> _WHAT THE EXERCISE ASKS_
Scan the data below for the string "with". Copy every line where it appears.

> _Saved data entries_
----------------------------------------
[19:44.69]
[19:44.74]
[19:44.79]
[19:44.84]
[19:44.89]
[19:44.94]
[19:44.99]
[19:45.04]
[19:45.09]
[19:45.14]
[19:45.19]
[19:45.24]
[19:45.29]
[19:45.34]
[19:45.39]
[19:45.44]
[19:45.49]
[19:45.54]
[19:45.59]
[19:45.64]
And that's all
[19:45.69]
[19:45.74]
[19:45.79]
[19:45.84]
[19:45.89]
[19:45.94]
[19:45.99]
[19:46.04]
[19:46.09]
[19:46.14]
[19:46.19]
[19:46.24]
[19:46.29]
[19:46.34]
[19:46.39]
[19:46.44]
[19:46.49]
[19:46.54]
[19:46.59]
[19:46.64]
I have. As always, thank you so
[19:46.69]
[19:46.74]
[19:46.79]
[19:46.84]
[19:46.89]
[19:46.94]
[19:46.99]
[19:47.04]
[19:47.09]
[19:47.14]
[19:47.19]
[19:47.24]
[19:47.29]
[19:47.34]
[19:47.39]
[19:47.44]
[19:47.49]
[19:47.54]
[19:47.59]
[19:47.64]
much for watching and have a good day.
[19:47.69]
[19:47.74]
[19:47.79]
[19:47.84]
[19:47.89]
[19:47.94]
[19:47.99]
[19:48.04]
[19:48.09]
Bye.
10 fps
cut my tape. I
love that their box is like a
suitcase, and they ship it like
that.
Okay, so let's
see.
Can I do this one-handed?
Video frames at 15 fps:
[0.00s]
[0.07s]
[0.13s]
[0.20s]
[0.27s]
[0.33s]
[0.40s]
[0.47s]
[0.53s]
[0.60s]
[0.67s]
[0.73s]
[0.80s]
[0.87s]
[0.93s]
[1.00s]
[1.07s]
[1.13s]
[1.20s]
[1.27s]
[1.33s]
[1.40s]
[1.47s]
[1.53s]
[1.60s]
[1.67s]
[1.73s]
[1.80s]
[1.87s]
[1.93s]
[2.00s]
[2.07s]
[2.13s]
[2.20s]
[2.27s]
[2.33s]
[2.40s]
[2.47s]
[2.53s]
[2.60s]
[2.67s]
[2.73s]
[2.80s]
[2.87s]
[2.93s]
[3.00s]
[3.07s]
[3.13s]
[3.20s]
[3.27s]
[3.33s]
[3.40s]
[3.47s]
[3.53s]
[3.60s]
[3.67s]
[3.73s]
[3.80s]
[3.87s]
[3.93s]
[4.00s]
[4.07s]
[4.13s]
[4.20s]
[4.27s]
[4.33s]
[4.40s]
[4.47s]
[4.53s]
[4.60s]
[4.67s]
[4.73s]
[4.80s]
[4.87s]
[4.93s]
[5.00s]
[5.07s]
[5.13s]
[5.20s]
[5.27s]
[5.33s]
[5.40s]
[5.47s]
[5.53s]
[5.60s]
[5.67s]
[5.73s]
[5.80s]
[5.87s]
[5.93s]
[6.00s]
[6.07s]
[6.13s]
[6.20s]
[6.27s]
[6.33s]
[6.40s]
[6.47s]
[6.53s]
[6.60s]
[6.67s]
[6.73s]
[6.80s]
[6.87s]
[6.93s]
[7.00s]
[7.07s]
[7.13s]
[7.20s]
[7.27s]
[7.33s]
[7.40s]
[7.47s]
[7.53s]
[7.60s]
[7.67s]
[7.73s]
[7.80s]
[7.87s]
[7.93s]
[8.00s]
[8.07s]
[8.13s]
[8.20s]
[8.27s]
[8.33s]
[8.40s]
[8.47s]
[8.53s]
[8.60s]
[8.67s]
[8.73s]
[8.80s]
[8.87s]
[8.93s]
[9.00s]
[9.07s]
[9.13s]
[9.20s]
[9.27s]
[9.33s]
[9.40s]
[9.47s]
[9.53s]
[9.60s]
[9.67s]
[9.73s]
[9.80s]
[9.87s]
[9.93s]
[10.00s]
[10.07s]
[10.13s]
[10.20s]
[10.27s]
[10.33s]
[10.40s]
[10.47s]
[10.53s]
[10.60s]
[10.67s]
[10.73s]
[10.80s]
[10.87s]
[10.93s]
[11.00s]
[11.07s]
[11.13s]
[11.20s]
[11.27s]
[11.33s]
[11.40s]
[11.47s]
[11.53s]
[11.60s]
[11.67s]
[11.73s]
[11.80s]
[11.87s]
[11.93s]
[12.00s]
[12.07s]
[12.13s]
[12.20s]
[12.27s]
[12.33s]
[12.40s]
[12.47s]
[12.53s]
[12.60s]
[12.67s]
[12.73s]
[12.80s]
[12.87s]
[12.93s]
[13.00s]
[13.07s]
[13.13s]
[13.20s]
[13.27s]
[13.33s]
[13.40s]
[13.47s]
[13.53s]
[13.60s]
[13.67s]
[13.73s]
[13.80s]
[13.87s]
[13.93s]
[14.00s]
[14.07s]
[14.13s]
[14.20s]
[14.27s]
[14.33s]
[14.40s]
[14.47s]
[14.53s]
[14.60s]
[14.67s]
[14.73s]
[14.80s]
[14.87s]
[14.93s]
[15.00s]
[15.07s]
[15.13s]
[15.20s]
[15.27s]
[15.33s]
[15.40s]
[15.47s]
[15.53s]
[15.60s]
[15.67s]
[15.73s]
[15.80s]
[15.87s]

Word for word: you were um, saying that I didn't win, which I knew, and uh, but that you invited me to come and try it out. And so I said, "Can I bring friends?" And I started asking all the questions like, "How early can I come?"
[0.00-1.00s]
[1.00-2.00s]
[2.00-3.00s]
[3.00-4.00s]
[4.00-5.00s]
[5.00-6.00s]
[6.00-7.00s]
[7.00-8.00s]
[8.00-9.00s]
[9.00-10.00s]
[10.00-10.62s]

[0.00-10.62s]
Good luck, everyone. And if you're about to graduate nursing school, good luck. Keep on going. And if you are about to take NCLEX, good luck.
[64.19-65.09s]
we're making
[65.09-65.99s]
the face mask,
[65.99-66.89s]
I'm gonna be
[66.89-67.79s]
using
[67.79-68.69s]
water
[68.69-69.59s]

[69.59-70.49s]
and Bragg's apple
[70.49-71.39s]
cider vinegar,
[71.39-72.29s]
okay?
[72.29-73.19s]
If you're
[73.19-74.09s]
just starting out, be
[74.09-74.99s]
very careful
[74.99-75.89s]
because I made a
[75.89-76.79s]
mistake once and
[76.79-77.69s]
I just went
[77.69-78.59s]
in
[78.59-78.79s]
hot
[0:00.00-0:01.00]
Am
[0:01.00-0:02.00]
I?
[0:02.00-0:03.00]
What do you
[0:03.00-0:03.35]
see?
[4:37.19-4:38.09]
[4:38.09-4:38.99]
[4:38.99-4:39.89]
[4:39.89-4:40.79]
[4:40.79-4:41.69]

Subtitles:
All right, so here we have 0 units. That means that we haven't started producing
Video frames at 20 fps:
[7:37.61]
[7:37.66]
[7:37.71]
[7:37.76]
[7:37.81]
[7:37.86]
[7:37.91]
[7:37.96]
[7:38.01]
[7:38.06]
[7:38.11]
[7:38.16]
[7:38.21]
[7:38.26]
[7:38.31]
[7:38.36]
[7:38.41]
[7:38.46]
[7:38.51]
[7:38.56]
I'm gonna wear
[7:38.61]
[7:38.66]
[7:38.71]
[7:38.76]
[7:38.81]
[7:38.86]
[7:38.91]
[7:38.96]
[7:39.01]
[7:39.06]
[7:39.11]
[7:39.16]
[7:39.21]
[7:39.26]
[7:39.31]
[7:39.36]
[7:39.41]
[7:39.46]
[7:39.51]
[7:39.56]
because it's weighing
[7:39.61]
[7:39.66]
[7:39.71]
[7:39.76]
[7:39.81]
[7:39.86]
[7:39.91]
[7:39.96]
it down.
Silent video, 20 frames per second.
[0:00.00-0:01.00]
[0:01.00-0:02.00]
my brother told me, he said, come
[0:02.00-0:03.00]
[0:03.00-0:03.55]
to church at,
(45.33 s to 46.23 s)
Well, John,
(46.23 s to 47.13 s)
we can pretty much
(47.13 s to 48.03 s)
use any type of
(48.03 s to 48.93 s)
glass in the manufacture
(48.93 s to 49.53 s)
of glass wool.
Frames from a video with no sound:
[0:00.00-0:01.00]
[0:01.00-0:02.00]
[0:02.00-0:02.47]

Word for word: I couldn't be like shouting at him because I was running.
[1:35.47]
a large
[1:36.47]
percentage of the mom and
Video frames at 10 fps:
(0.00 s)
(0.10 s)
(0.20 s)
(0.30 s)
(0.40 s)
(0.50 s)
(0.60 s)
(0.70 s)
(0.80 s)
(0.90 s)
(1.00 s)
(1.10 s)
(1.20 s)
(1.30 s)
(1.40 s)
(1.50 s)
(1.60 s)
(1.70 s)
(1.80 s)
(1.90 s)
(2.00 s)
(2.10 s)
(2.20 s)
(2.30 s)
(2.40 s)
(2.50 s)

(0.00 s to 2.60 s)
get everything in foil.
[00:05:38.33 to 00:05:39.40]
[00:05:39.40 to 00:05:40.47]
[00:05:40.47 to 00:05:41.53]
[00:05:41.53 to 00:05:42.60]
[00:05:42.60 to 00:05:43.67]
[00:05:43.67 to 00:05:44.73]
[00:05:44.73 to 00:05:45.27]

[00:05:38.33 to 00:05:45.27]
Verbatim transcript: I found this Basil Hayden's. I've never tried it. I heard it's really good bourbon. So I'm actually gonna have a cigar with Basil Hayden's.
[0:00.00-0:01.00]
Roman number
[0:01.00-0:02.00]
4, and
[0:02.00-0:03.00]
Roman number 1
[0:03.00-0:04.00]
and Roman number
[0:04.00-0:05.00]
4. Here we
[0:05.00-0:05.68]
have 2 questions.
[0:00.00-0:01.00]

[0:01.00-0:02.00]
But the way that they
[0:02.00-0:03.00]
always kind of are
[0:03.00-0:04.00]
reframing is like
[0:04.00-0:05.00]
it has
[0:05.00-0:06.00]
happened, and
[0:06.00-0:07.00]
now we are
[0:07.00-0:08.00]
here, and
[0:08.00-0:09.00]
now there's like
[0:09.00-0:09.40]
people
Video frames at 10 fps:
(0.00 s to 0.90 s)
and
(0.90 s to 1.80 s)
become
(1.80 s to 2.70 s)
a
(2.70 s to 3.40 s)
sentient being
----------------------------------------
> _ANSWER TO THIS PROBLEM_
Frames from a video with no sound:
Verbatim transcript: I found this Basil Hayden's. I've never tried it. I heard it's really good bourbon. So I'm actually gonna have a cigar with Basil Hayden's.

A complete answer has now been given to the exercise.